Collected data entries
++++++++++

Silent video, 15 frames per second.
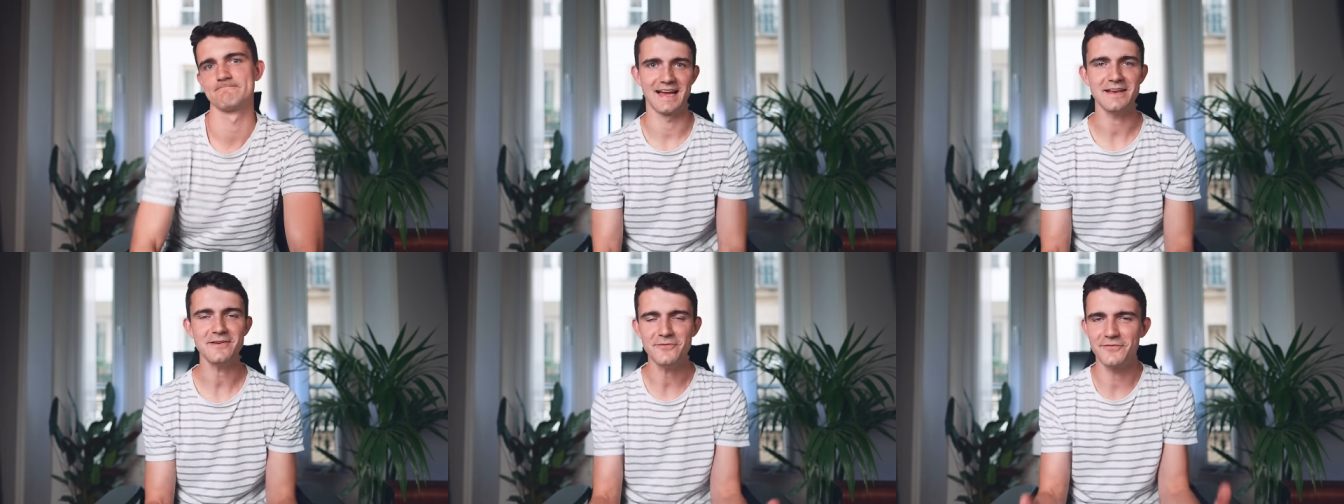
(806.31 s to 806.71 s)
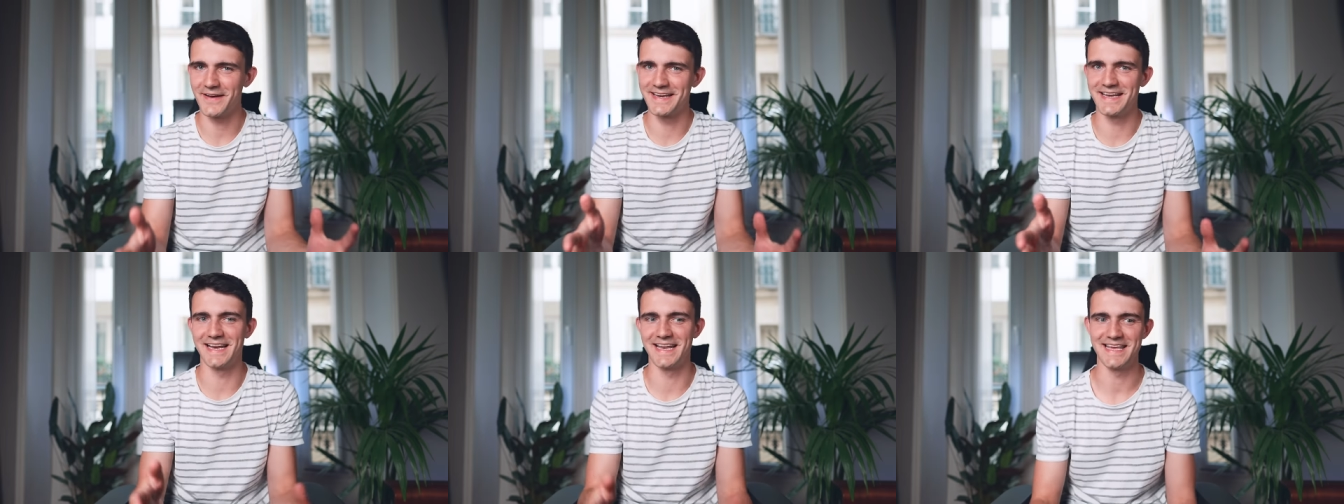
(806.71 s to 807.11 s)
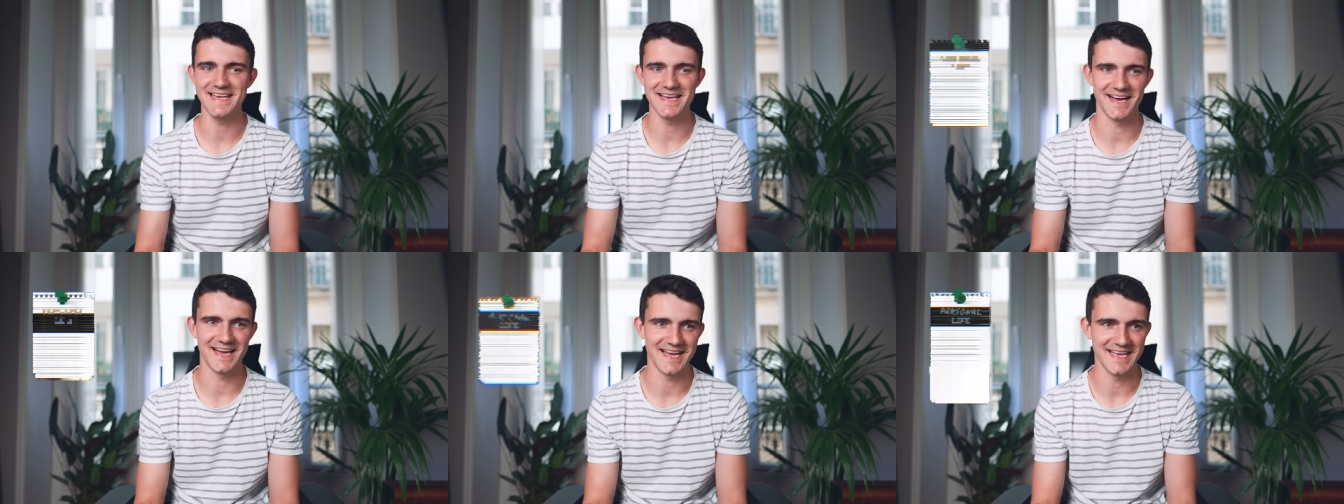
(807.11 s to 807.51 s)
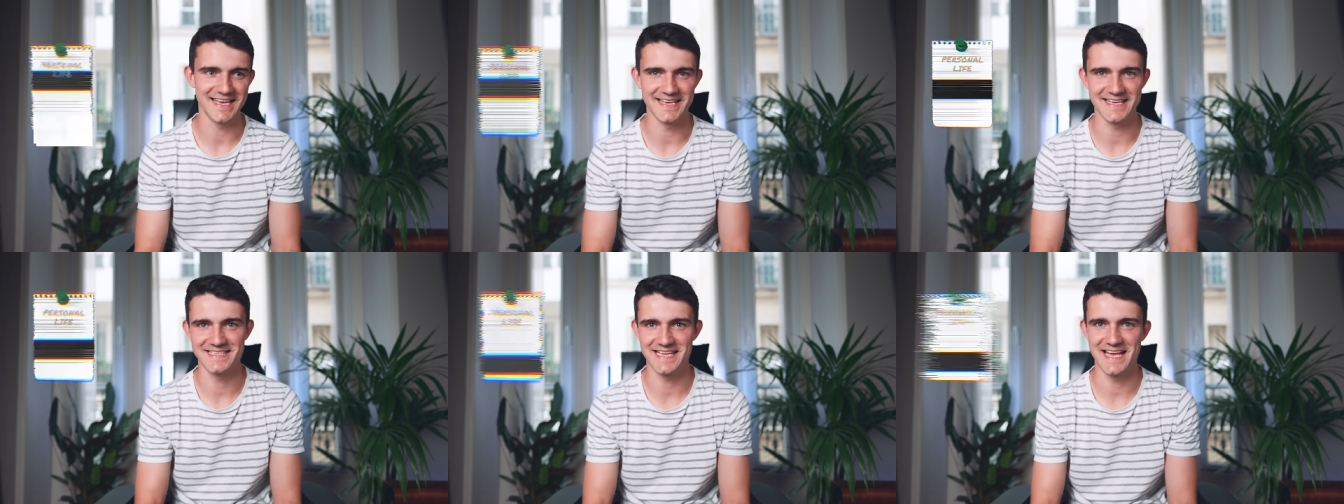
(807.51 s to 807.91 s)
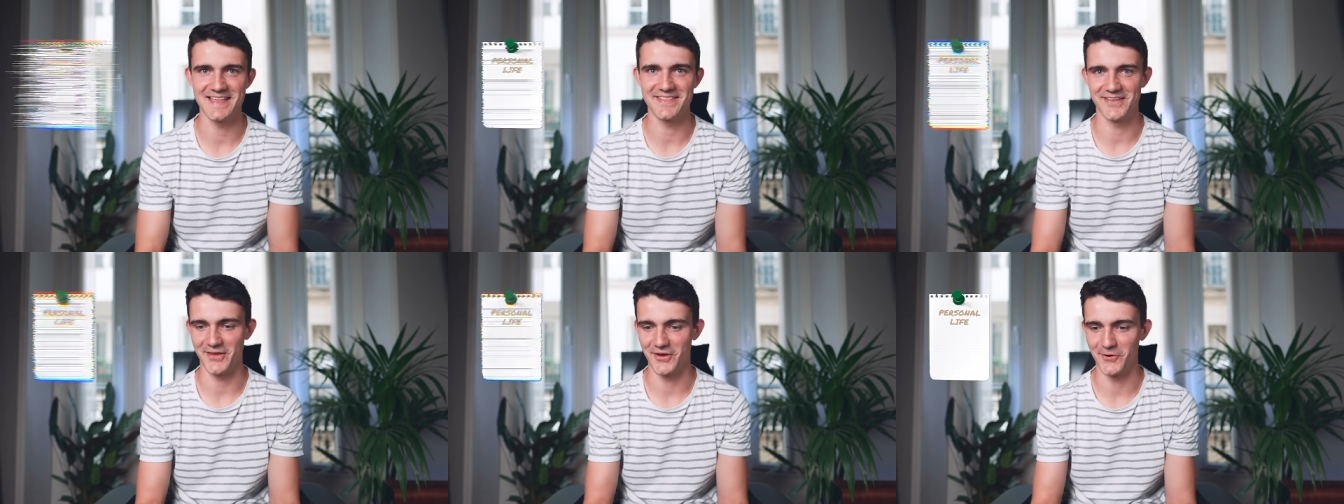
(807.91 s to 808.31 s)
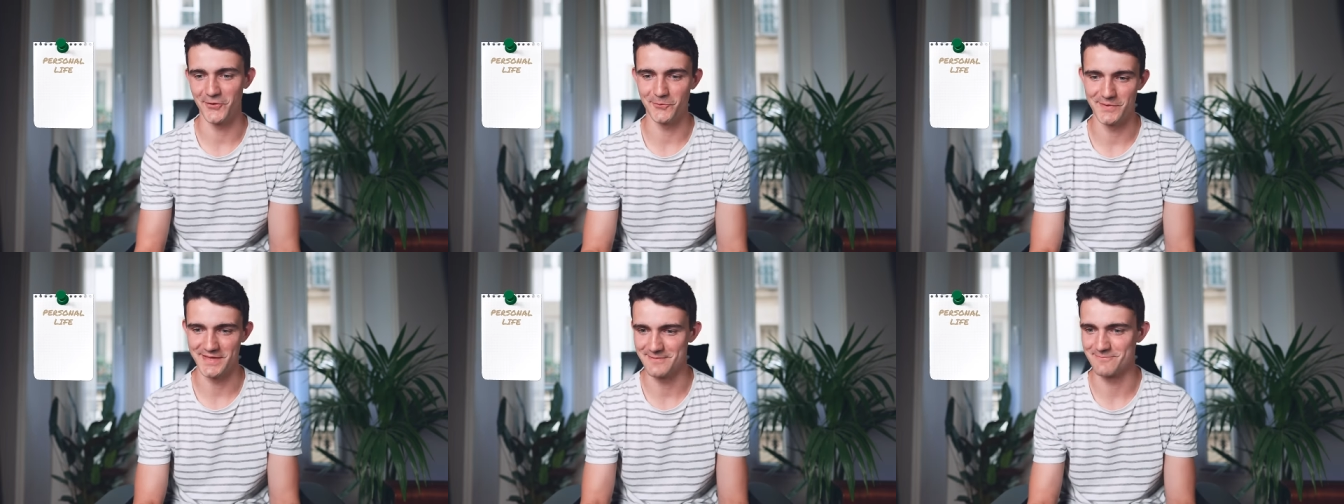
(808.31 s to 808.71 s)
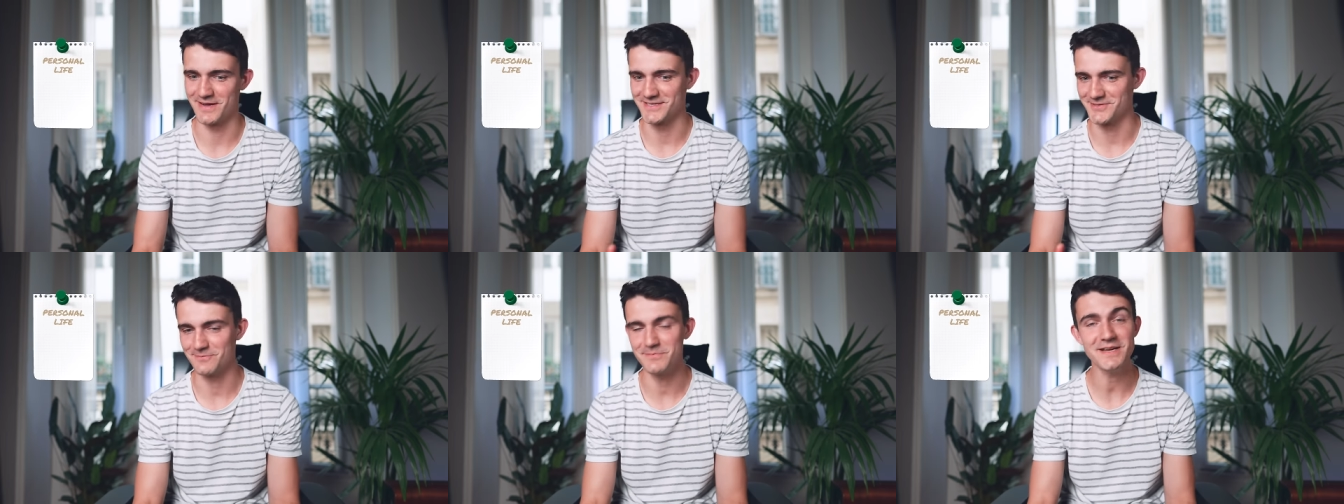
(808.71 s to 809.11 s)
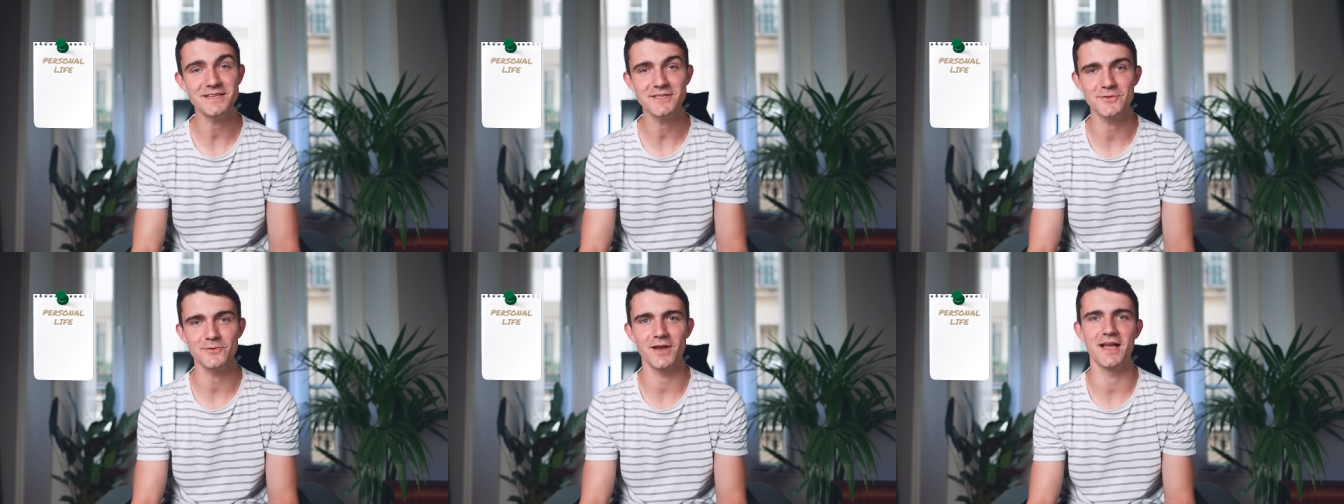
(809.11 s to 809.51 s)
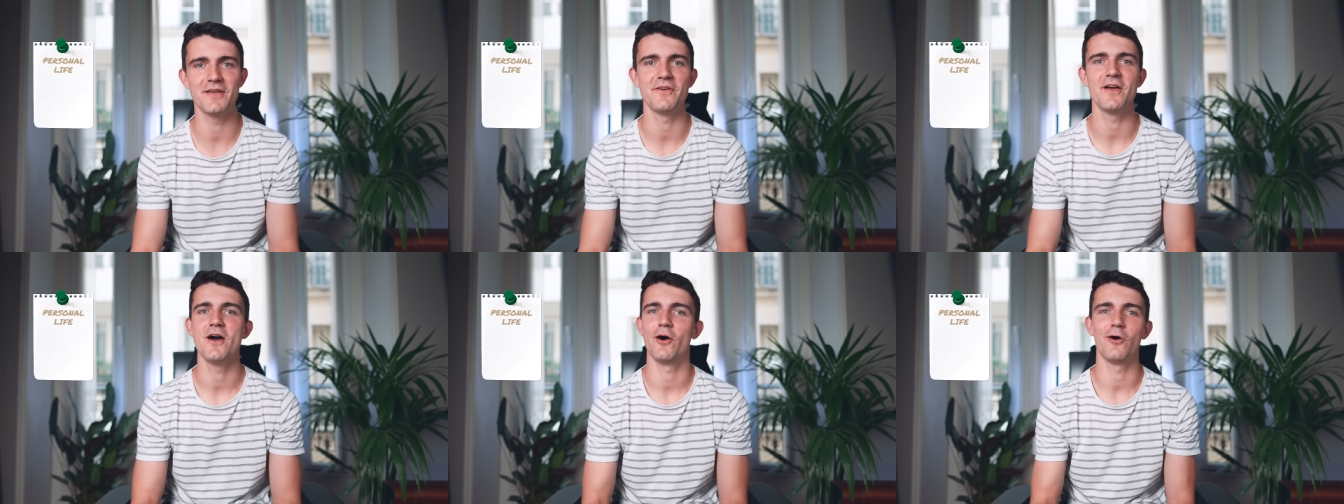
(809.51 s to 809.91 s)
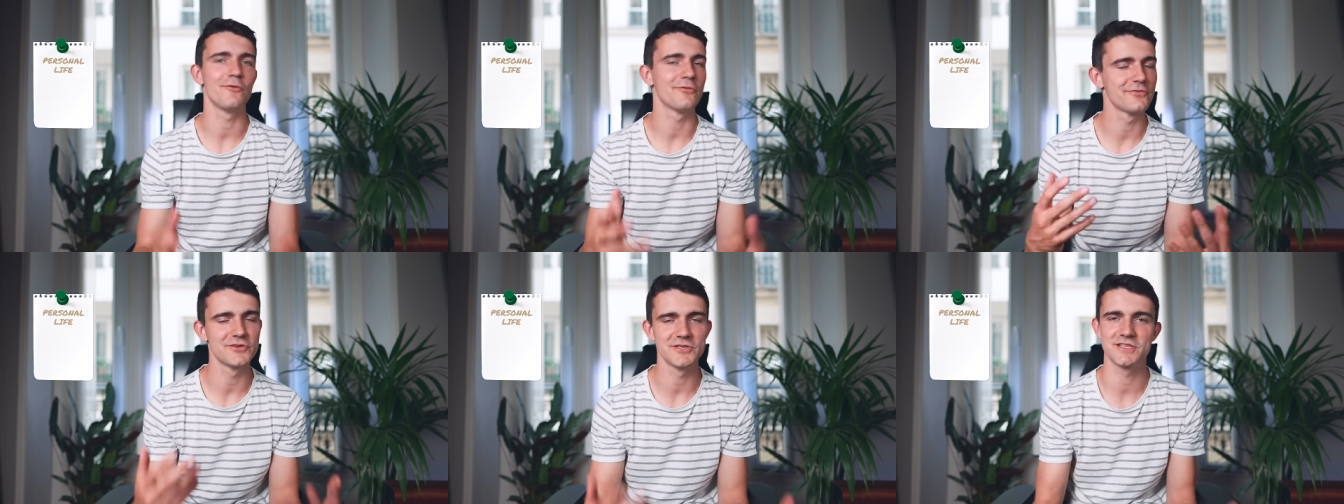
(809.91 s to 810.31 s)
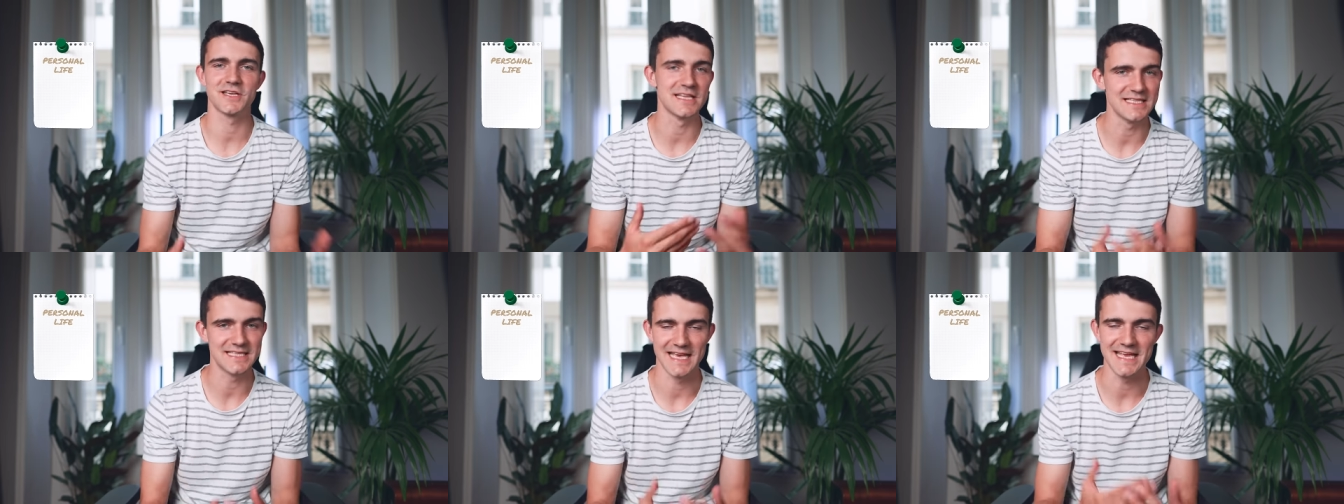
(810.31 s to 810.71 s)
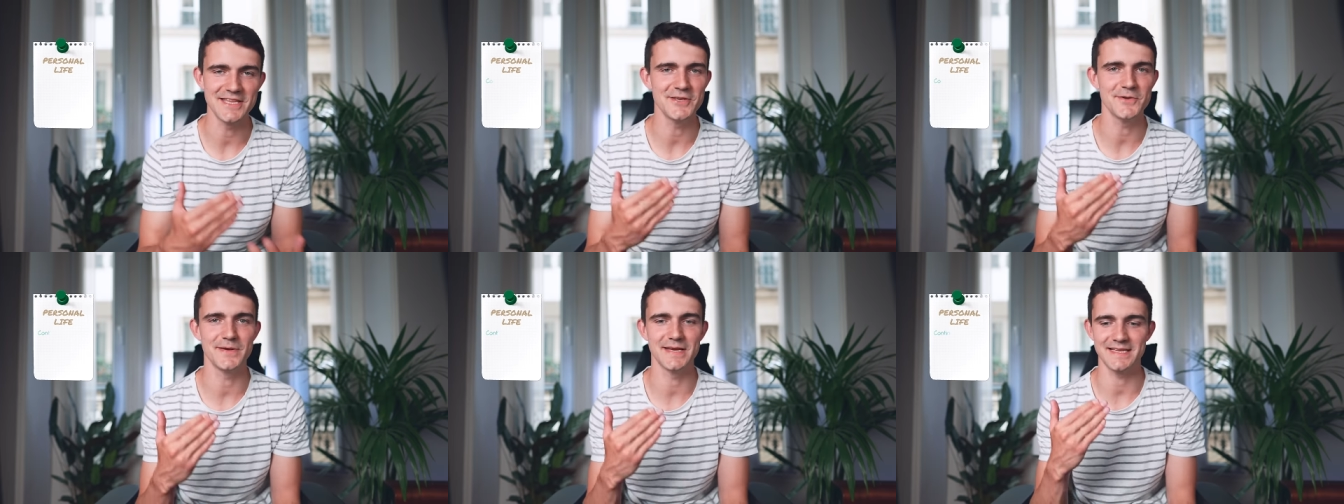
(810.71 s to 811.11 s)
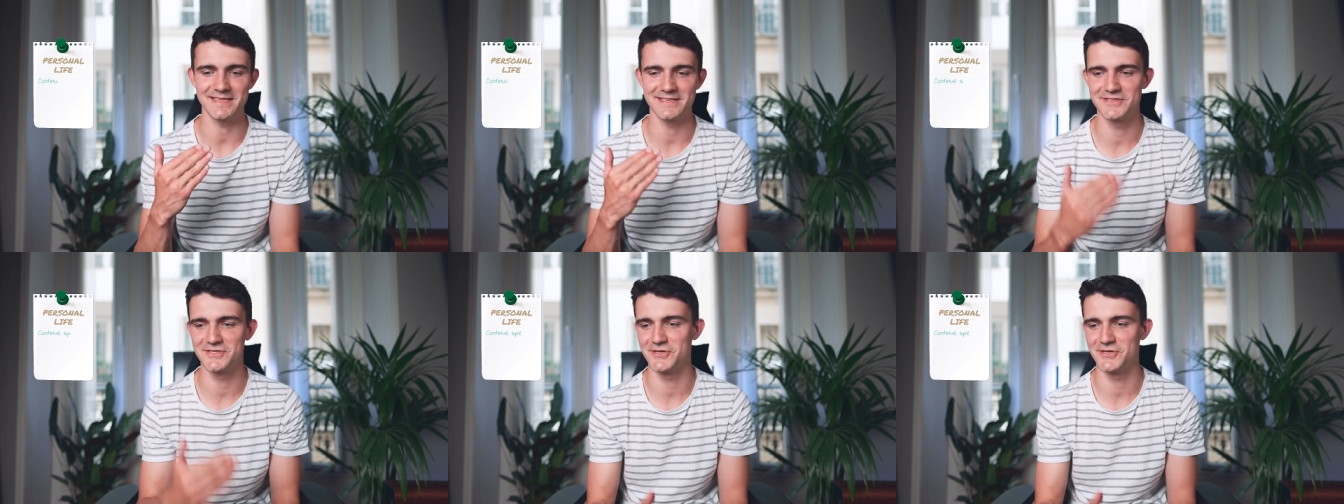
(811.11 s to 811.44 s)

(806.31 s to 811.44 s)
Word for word: And finally, I set the goal within my sort of personal life of just continuing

++++++++++

TASK TO CARRY OUT: Each record above is to be copied out exactly; its pictures are not.

REPLY:
Silent video, 15 frames per second.
(806.31 s to 806.71 s)
(806.71 s to 807.11 s)
(807.11 s to 807.51 s)
(807.51 s to 807.91 s)
(807.91 s to 808.31 s)
(808.31 s to 808.71 s)
(808.71 s to 809.11 s)
(809.11 s to 809.51 s)
(809.51 s to 809.91 s)
(809.91 s to 810.31 s)
(810.31 s to 810.71 s)
(810.71 s to 811.11 s)
(811.11 s to 811.44 s)

(806.31 s to 811.44 s)
Word for word: And finally, I set the goal within my sort of personal life of just continuing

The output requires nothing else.